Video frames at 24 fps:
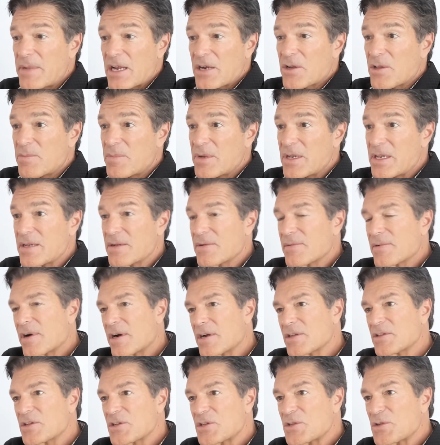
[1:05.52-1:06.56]
could be
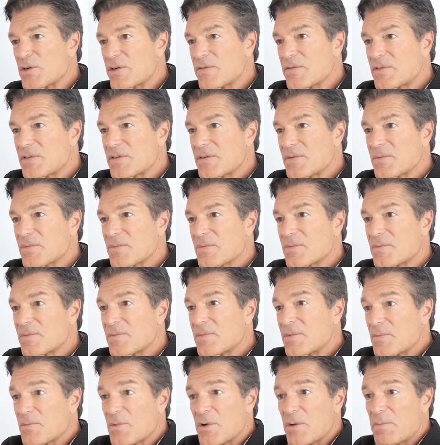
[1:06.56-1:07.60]
underserved,
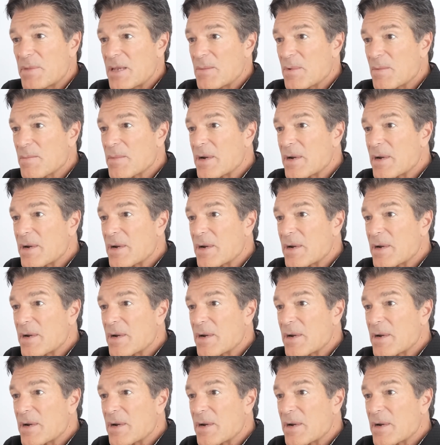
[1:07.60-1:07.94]
where people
== == ==
## What this task involves
What is needed is an exact copy of the records above, with no pictures in it.

## Output below
Video frames at 24 fps:
[1:05.52-1:06.56]
could be
[1:06.56-1:07.60]
underserved,
[1:07.60-1:07.94]
where people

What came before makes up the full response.